Almanya'da 2000-2007 yılları arasına aşırı sağcı ''Nasyonalsosyalist Yeraltı'' (NSU) terör örgütü tarafından öldürülen 8'i Türk 10 kişinin davasının görüleceği Münih Yüksek Eyalet Mahkemesi duruşmayı izlemek isteyen Türk medya kuruluşlarının başvurusunu reddetti.

Davayı takip etmek üzere duruşma salonuna alınacak 50 medya kuruluşu arasında hiç bir Türk bulunmazken, buna karşılık ülkede adı duyulmamış "Mandoga" adlı bir ajans ve ''Radio Arabella'' gibi yerel yayın yapan bir radyonun akredite yapılması dikkati çekti.

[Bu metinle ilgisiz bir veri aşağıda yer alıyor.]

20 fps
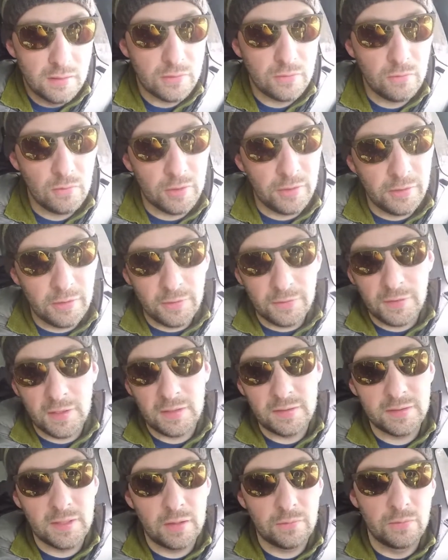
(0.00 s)
One of the
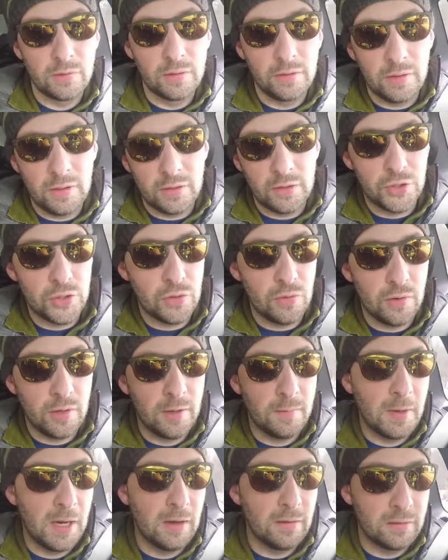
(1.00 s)
things I really
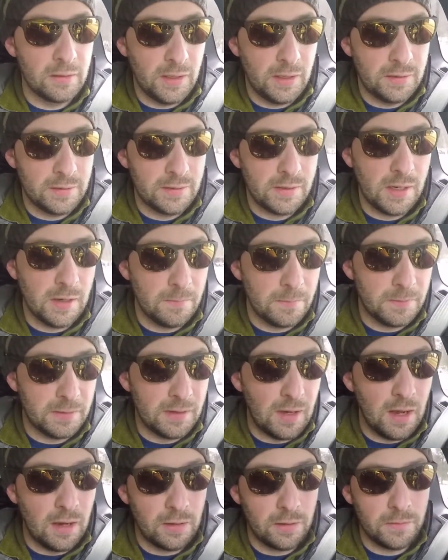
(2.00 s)
enjoy about landscape
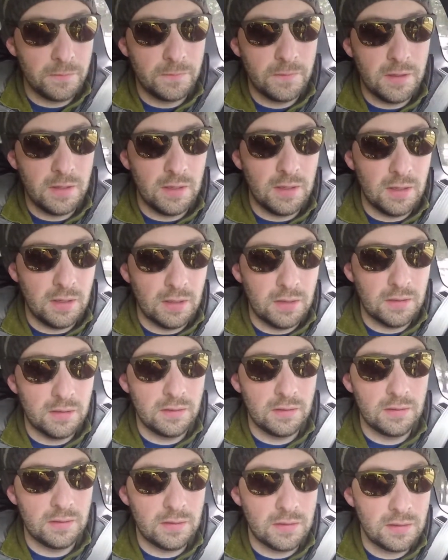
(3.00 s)
photography
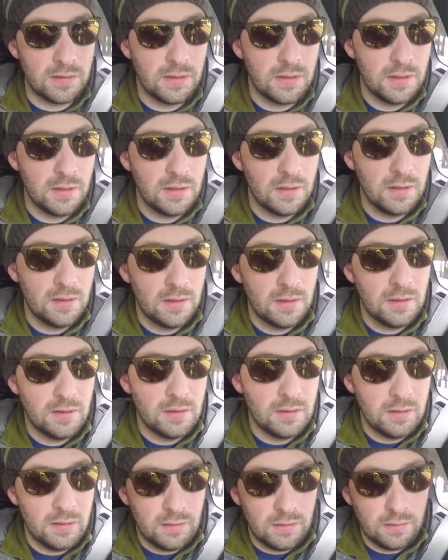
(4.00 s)
is
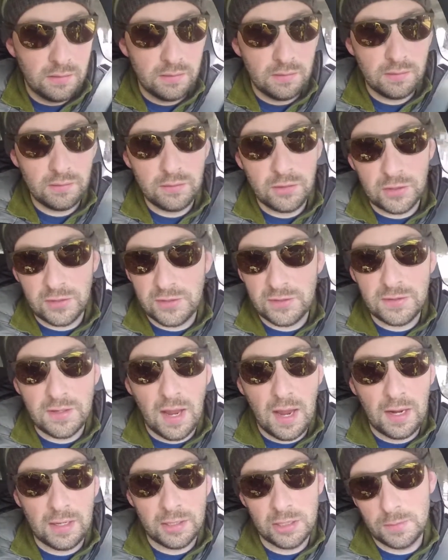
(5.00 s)
just
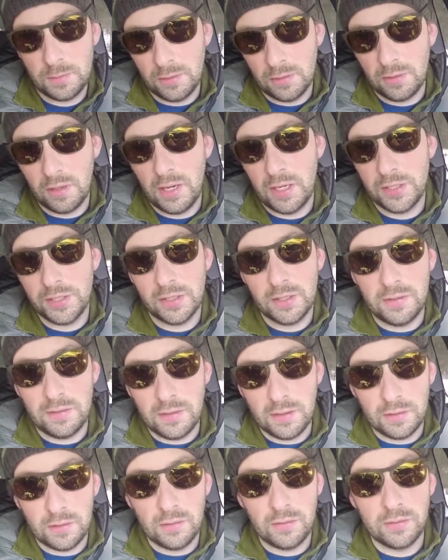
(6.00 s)
the
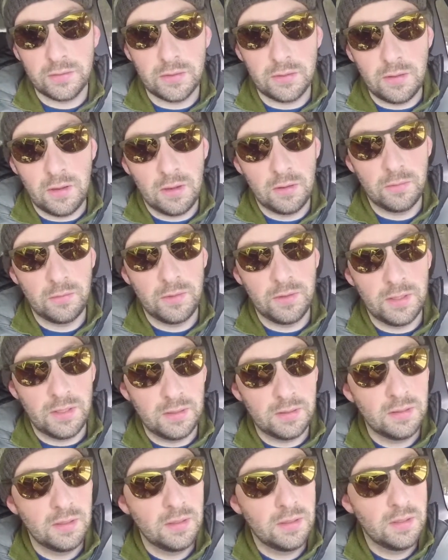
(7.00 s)
exploration that goes along with
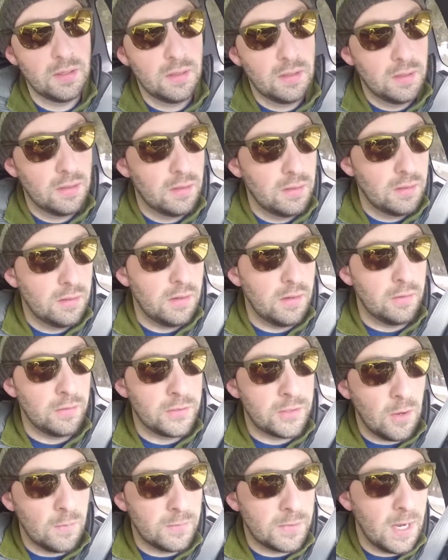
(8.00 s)
it. You know,
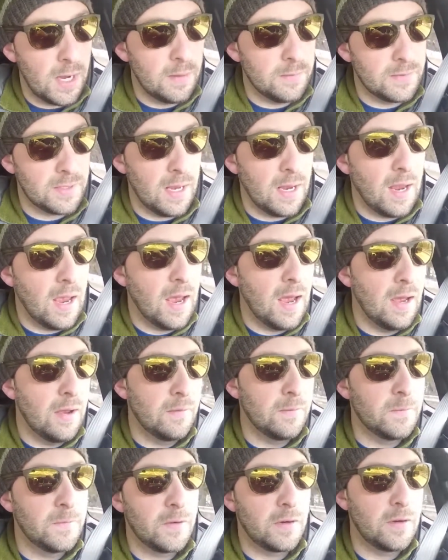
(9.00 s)
sometimes I
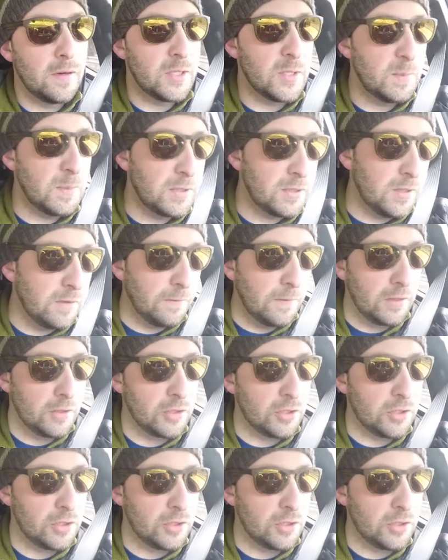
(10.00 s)
have very specific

Öte yandan mahkeme salonunda 5 yer Alman birinci televizyon kanalı ARD'nin bünyesinde bulunan medya kuruluşlarına ayrılırken, salona birkaç serbest gazetecinin girmesine de olanak tanındı. Yabancı basın olarak Hollanda'dan iki medya kurumu ile Reuters'e yer verildi.

Almanlar yerini vermek istedi mahkeme karşı çıktı

Davayı takip etmek için başvuran bazı Alman basın kuruluşları, kendilerine ayrılan yerleri Türk basın mensuplarıyla paylaşabileceklerini ifade etmesine karşın, mahkeme basın sözcüsü buna izin verilmeyeceğini belirtti.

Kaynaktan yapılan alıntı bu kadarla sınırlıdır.